As my time in Coleg Sir Gar will soon come to its natural end, I think it’s time that I addressed a subject that has bothered me for nearly three years, but have not been at much liberty to post about until now – the Welsh Baccalaureate. Since I’m sure most of the world outside Wales won’t know, the Welsh Baccalaureate (which we all just call the “Welsh Bac”) is a secondary qualification that supposedly “combines experiences and projects that help you to develop as an individual”, and claims to “equip you for your next steps for work, university and for life”. However, my experience has shown the opposite.
The Welsh Baccalaureate is perhaps the most reviled aspect of life in college. The main problem is that the government requires all further education students to take it along with the course they want to do. Unless you’re on a degree course, this means that you have a secondary qualification appended to your own course without your consent, but if you’re actually doing the Welsh Bac, that’s the least of your worries. Apparently they attach it to your course in such a way that failing the Welsh Bac means failing your existing course, which I always thought was totally unfair. Why should students have to fail a course they want to take because they failed at something most students don’t even want?
What you do in the Welsh Bac is often irrelevant to the course you plan on doing. Throughout the programme, you spend your time writing and doing exercises about social issues, typically from the left wing point of view, which brings me to another concern I have. It is claimed that the Welsh Bac helps students develop critical thinking, but from my experience, the course seemed to be a hotbed of mainstream left-wing idealism. The tutor I had was an optimistic leftist who never really questioned what she was showing us, and she was even willing to show the movie I Am – a idealistic, self-indulgent documentary from the director of Ace Ventura – and she took its shady and often pseudo-scientific arguments as facts.

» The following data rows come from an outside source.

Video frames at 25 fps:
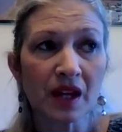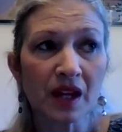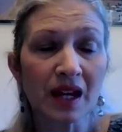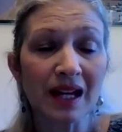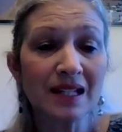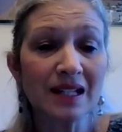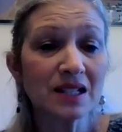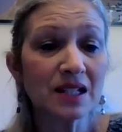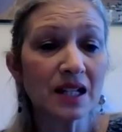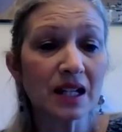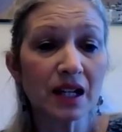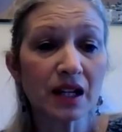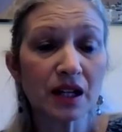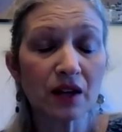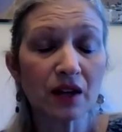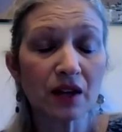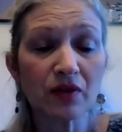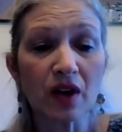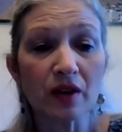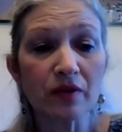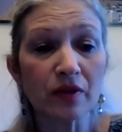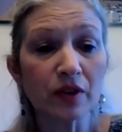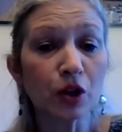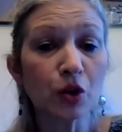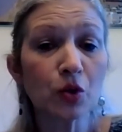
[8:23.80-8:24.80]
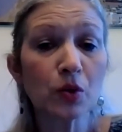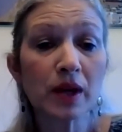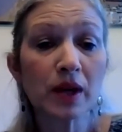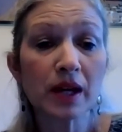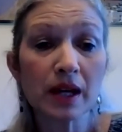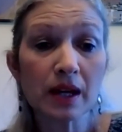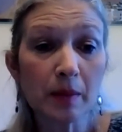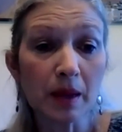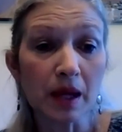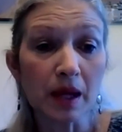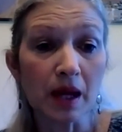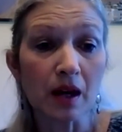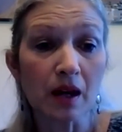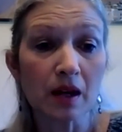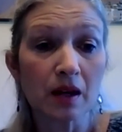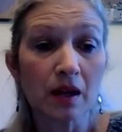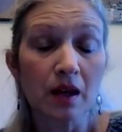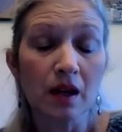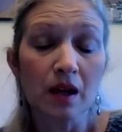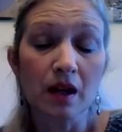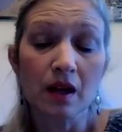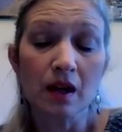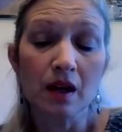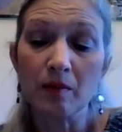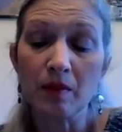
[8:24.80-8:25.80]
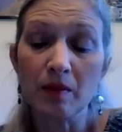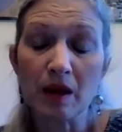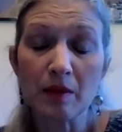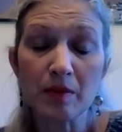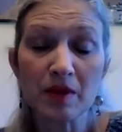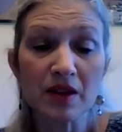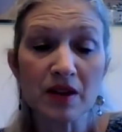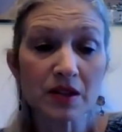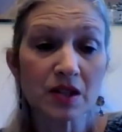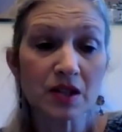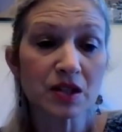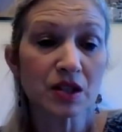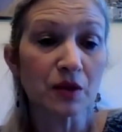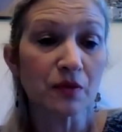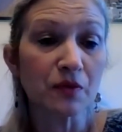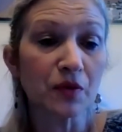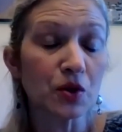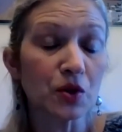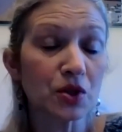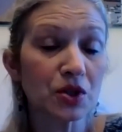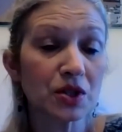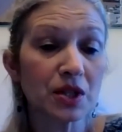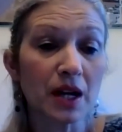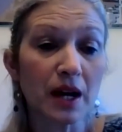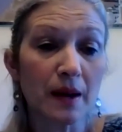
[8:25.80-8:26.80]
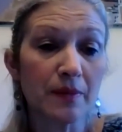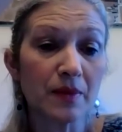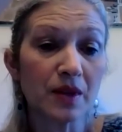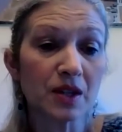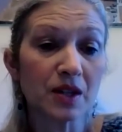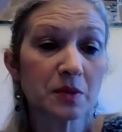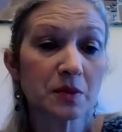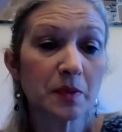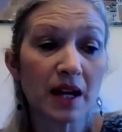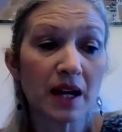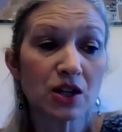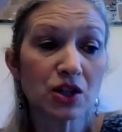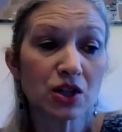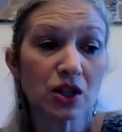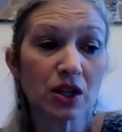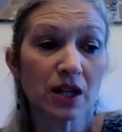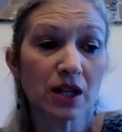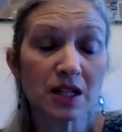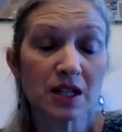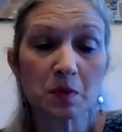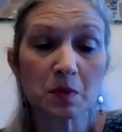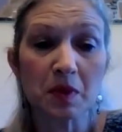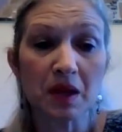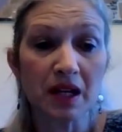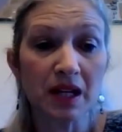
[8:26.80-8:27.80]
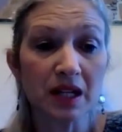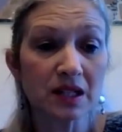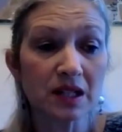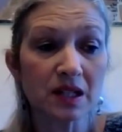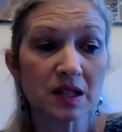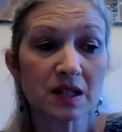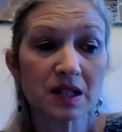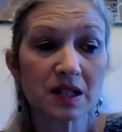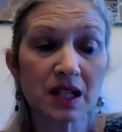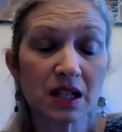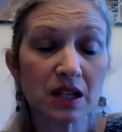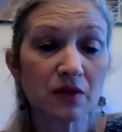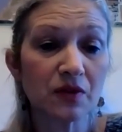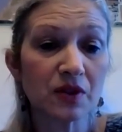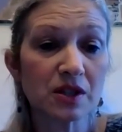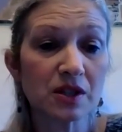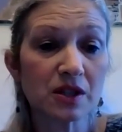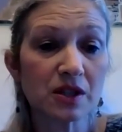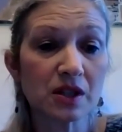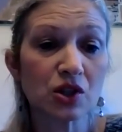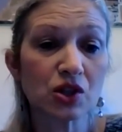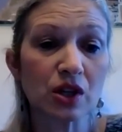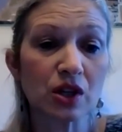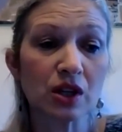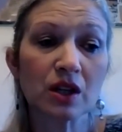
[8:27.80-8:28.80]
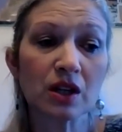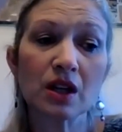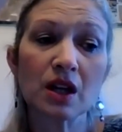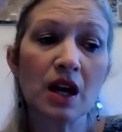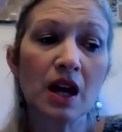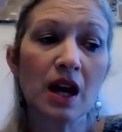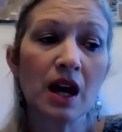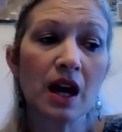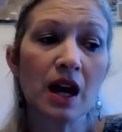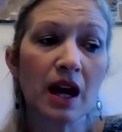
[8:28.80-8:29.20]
indicative of a leukemia. And maybe this is the first time this patient has been in to see the physician,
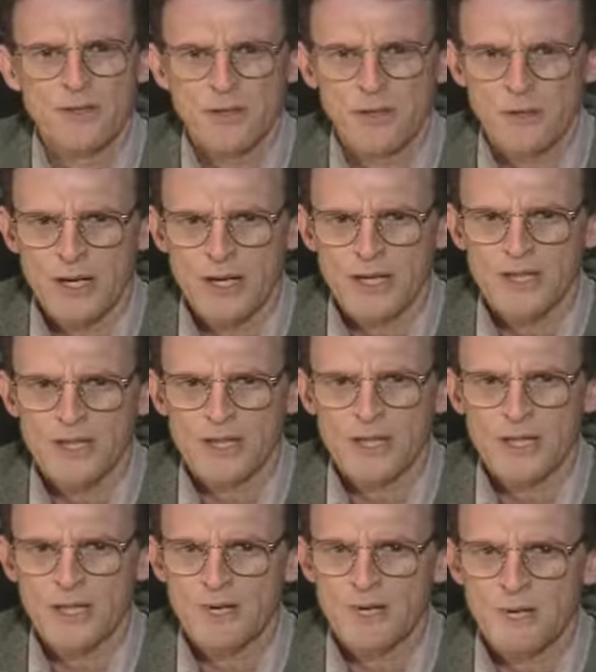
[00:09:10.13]
the
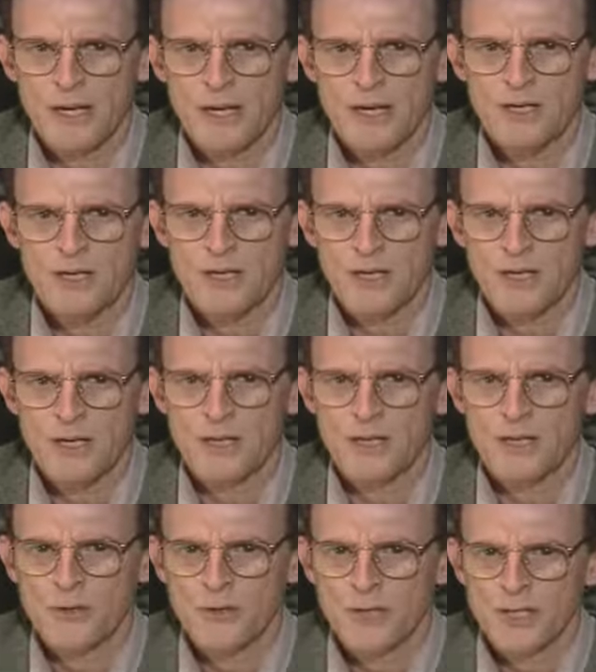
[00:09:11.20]
grandson of the man who
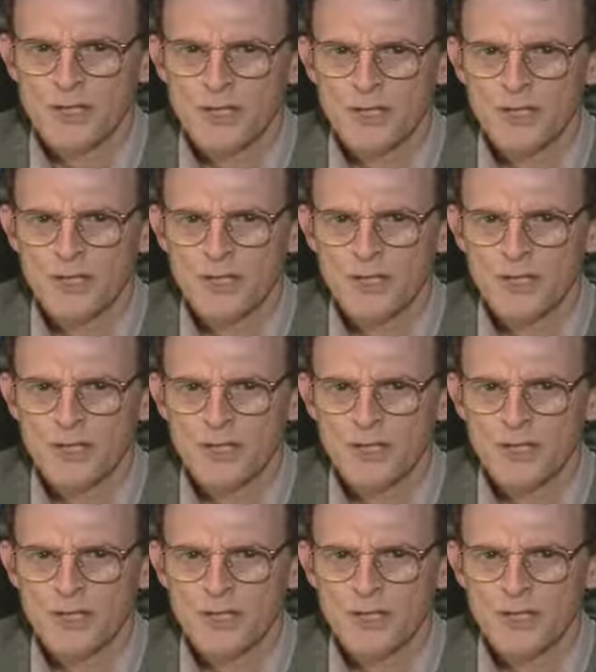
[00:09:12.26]
shared the Green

It doesn’t help that she also used her position as a teacher to advance the idea of “global citizenship”, a subject that was never debated even once in the course.
If you do the Welsh Bac, whether by choice or not, you ultimately find yourself saddled with the task of writing an “individual investigation”, an academic report wherein you’re supposed to talk about a serious topic, and you have to compare the way said issue is handled in both Wales and a country of your choice. On top of that, it has to be at least 3,000 words long, which isn’t impossible, but still very annoying when you’re trying to concentrate on the real coursework. Also, depending on what topic you chose, finding the right information could be a hellishly frustrating task, and what good does this individual investigation do? Other than showing you what it’s like to write a degree-style academic report, it doesn’t do much good, especially if you consider that I only wrote it because I had to. If I had any choice in the matter, I wouldn’t have done the Welsh Bac at all.
The Welsh Bacc also comes with a language module, which is supposedly aimed at helping you learn a new language. However, in all the times I’ve had to do the Welsh Bacc, you weren’t given a choice of what language you wanted to learn, and they used it as a way of forcing English-speaking teenagers to learn Welsh. In 2013, this became my chief complaint against the Welsh Bac, and the source of the worst meltdown I’ve had so far. I could have handled it better, but I’m not exactly wrong. In my current class, the popular consensus is that the Welsh Bac does nothing except adding unnecessary frustration. That’s why I personally feel that the Welsh Bac doesn’t do anything except giving students far more work to do than they actually need.
Of course, there are those who support the Welsh Bac (and I bet those same people are out of touch with the young people), and they would claim that the Welsh Bac offers a broader student experience than what you’d have with just A-levels. I should also mention that the chief benefit of passing the Welsh Bac is that it gives you additional UCAS points to support your application for university (at most, you can get 120 UCAS points from it), but while a lot of universities accept the Welsh Bac, some universities, such as Warwick and Cambridge, don’t value the Welsh Bac compared to a single A-level. Worse still, if for the sake of argument you’re unfortunate enough to be taking the Welsh Bac on top of three A-levels, the combined workload will put you under unnecessary stress, which may actually hinder your chances of successfully getting into university. So on top of it being a useless qualification you’ll only use once in your life, it causes a lot of unnecessary stress that could ruin your chance of getting a degree, which ultimately defeats the point of trying to get the 120 UCAS points in the first place.
So if you live outside Wales or didn’t know what the Welsh Bac is, I hope I’ve given you an idea on what it actually is, and why we should get rid of it. The Welsh Bac doesn’t do anything good for a student, and even if it did, what good is it if the student isn’t given any choice in the matter. A student’s education should be a matter of their choice, because it’s ultimately their future on the line. If the Welsh government really cared about the education of its students, then they should abolish the Welsh Bac, or at least put an end to it being required in further education college, because as long as it’s mandatory, it’s nothing more than another reason why it sucks to be a young person in Wales.